Yeah, I didnt mean that exact setup. I was just using that as an example.


----------



## jtilley (Dec 12, 2012)

I had never thought of this. Definately an idea worth trying


----------



## NaturalFork (Dec 7, 2012)

Using sabots world very well. I like using them with little Fletcher arrows. would probably work with something like you posted above.


----------



## superman365 (Dec 11, 2012)

never thought of that....I'll have to try it


----------



## Cervantes (Dec 22, 2012)

I found that plain ole Nerf darts (the foamy little things our rug rats still manage to break things with) will fly out of my Cold Steel big bore with pretty good velocity and it has decent mass, knocking empty Coke cans over and sticking to non pouros surfaces quite aggressively.. I'm still in the planning phase, but I think I will test to see if I can sharpen a golf tee, slice a Nerf dart into thirds and try to make my first sabot round.


----------



## NightKnight (Dec 5, 2012)

I cannot wait to see your results!


----------



## NightKnight (Dec 5, 2012)

I found the perfect darts for use with the sabot.

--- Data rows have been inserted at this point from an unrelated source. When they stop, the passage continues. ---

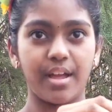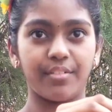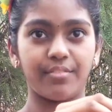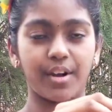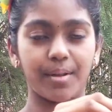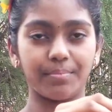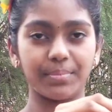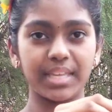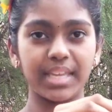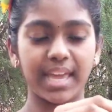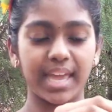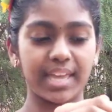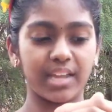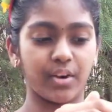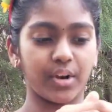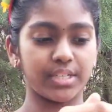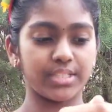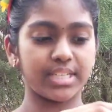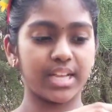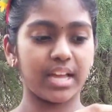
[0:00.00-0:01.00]
From the
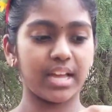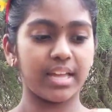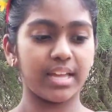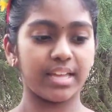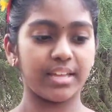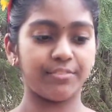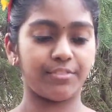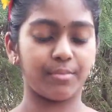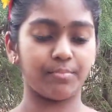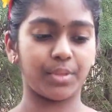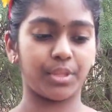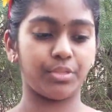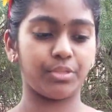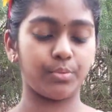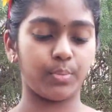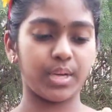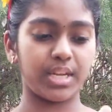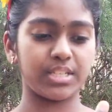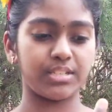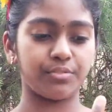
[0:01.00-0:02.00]
aorta, from the
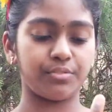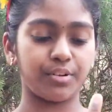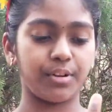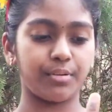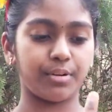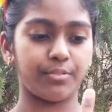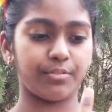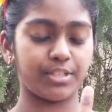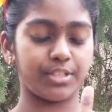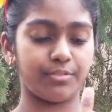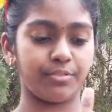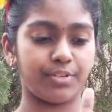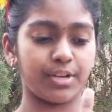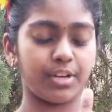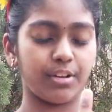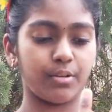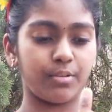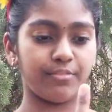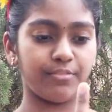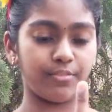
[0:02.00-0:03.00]
3
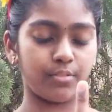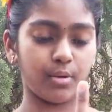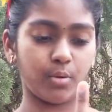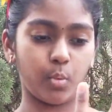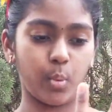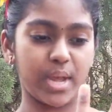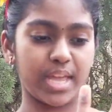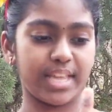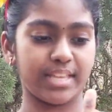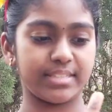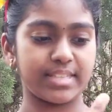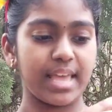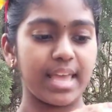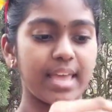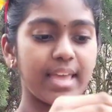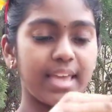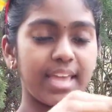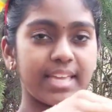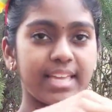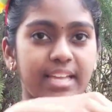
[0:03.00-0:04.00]
different ways,
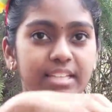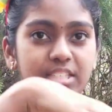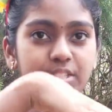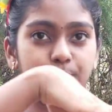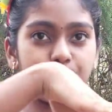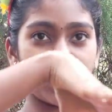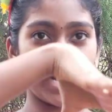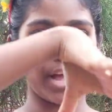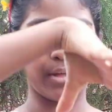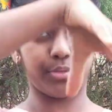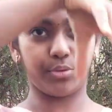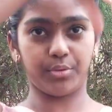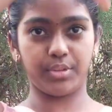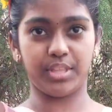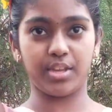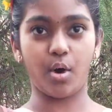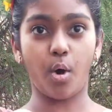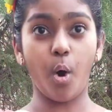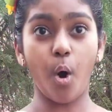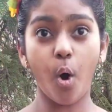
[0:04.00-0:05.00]
it gets spread out through
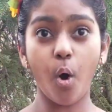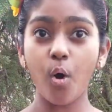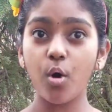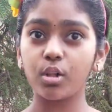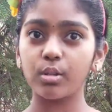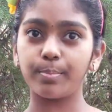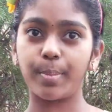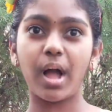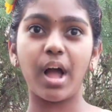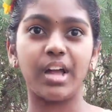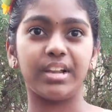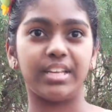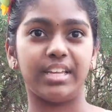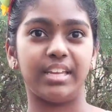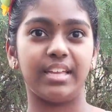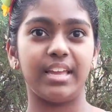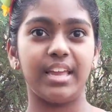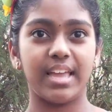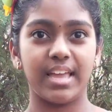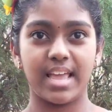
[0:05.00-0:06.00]
the whole
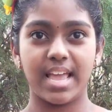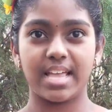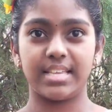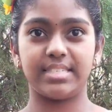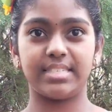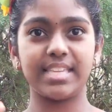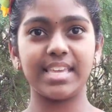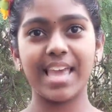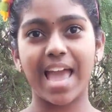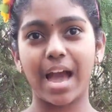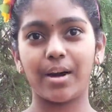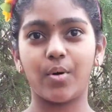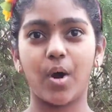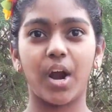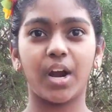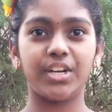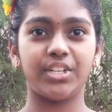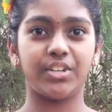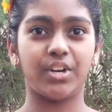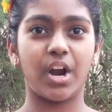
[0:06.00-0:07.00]
body. See how
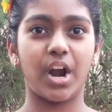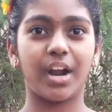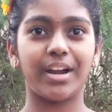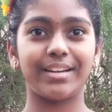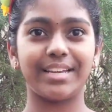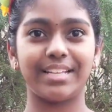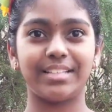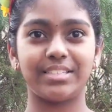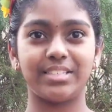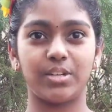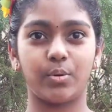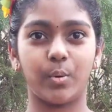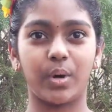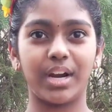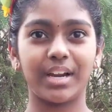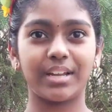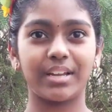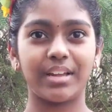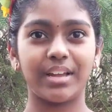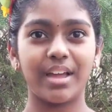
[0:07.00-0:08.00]
hard your heart needs to
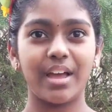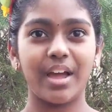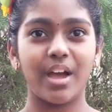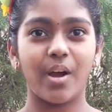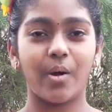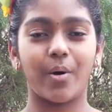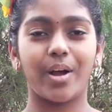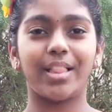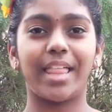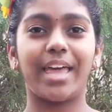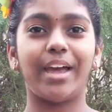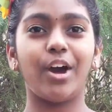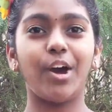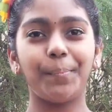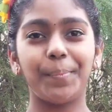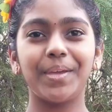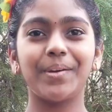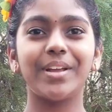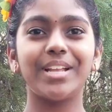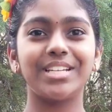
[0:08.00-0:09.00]
work? Well, I hope
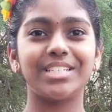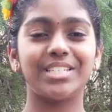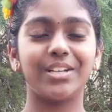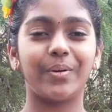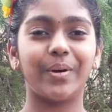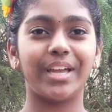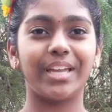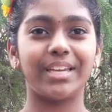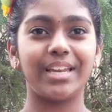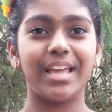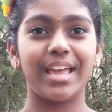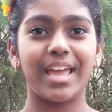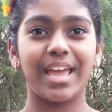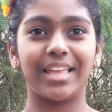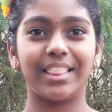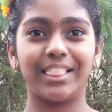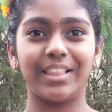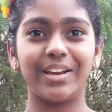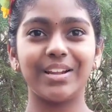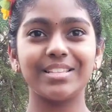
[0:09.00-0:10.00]
you enjoyed
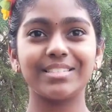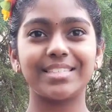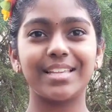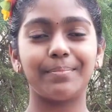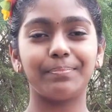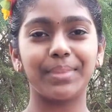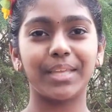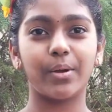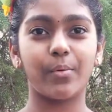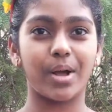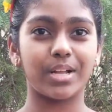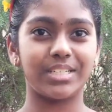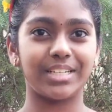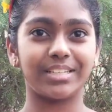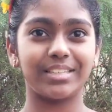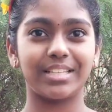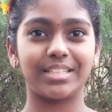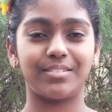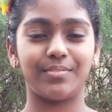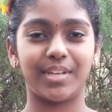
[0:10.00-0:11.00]
and learned something watching
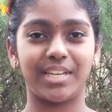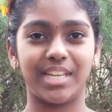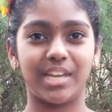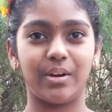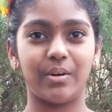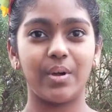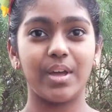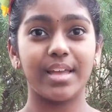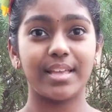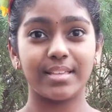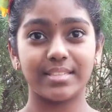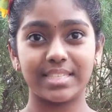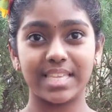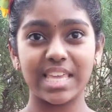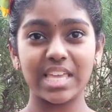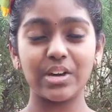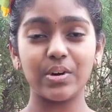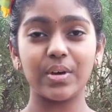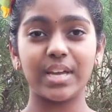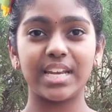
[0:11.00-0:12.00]
this video. See
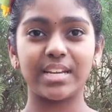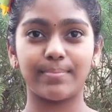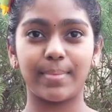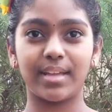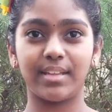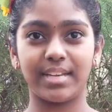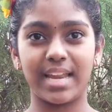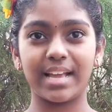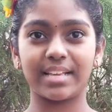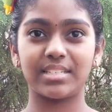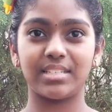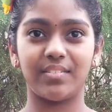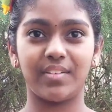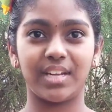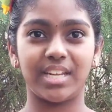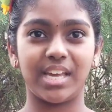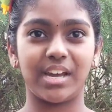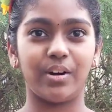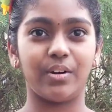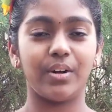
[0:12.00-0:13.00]
you in my next
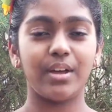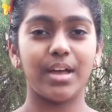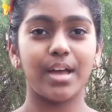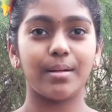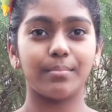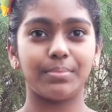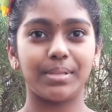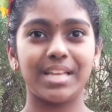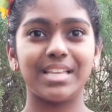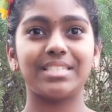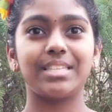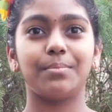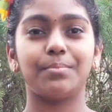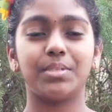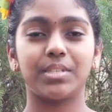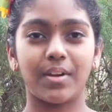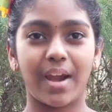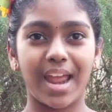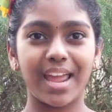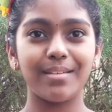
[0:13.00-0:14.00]
video. Please
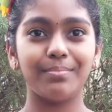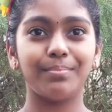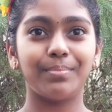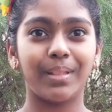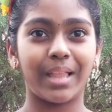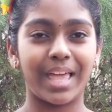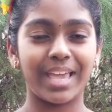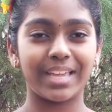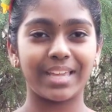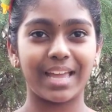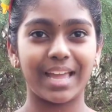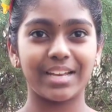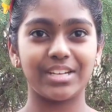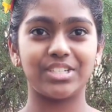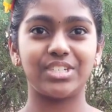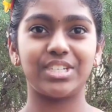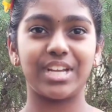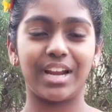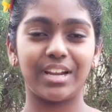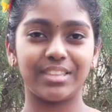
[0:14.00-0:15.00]
subscribe, like, and
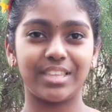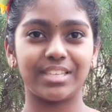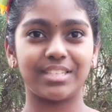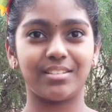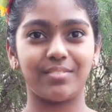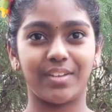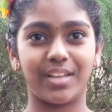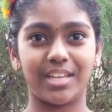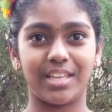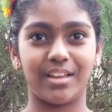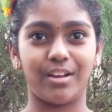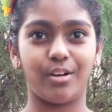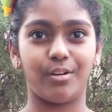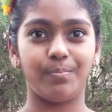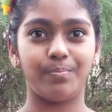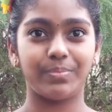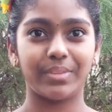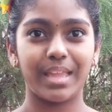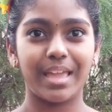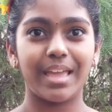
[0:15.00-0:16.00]
share this video.
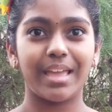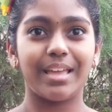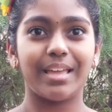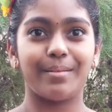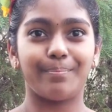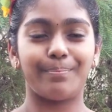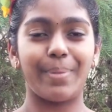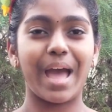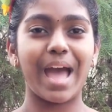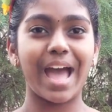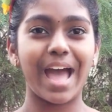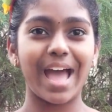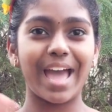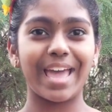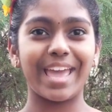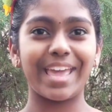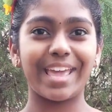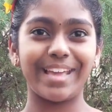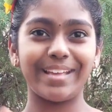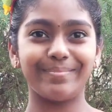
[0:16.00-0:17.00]

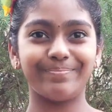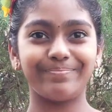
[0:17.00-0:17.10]
Bye!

Pre-ground 1/4" Tungsten Plasma Cutter Electrodes. A 4" dart is roughly 850 grains, or around 2oz! Now that would do some damage!!

http://www.diamondground.com/tungstenelectrodes.html

Just one problem. They are Super expensive!! $260 for a pack of 10! Of course, they would probably last forever.

http://www.diamondground.com/PT-14.html


----------



## neondog (Dec 29, 2012)

Try a few half ounce loads before you spend your money. Most people can't find a real use for darts that exceed eight grams.


----------



## NightKnight (Dec 5, 2012)

Wow, only 1/4 of an ounce? That seems really light!


----------



## NightKnight (Dec 5, 2012)

Cervantes said:


> I'm still in the planning phase, but I think I will test to see if I can sharpen a golf tee, slice a Nerf dart into thirds and try to make my first sabot round.


You can also get this stuff at Lowes. It should work the same:

http://www.amazon.com/Battalion-2RRG1-Caulk-Backer-2x240/dp/B001MXUF8Q


----------



## Carbon (Dec 22, 2012)

I use a sabot for my homemade air cannon when firing bb's. I just melt a little cavity that I can fill up with 30 or so bbs and then let 'er rip! I don't know if there would be much of a point in using a sabot because of the increased surface area on the projectile, but for firing multiple darts or even bbs it could be fun!


----------



## neondog (Dec 29, 2012)

Sabots are also useful for firing sub caliber projectiles such as a 3/8" steel ball out of a .625 barrel. A good sabot for this is two orange cones on either end of a short piece of dowel with a magnet on the outside of the barrel to prevent the ball from rolling out.


----------



## Cervantes (Dec 22, 2012)

Well I tried the golf tee, it sticks at extremely close range, but long range (15'+) it tumbles and slaps the target.

I think a heavier projectile would be best, or maybe a bunch of BBs marbles or lead shot.


----------



## NightKnight (Dec 5, 2012)

I wonder if it tumbles because there is more weight at the back of a golf tee....


----------



## Cervantes (Dec 22, 2012)

I think it tumbles cuz it wasn't meant to be sent down range. Maybe one of those goofy 3 inch long tees would work better.


----------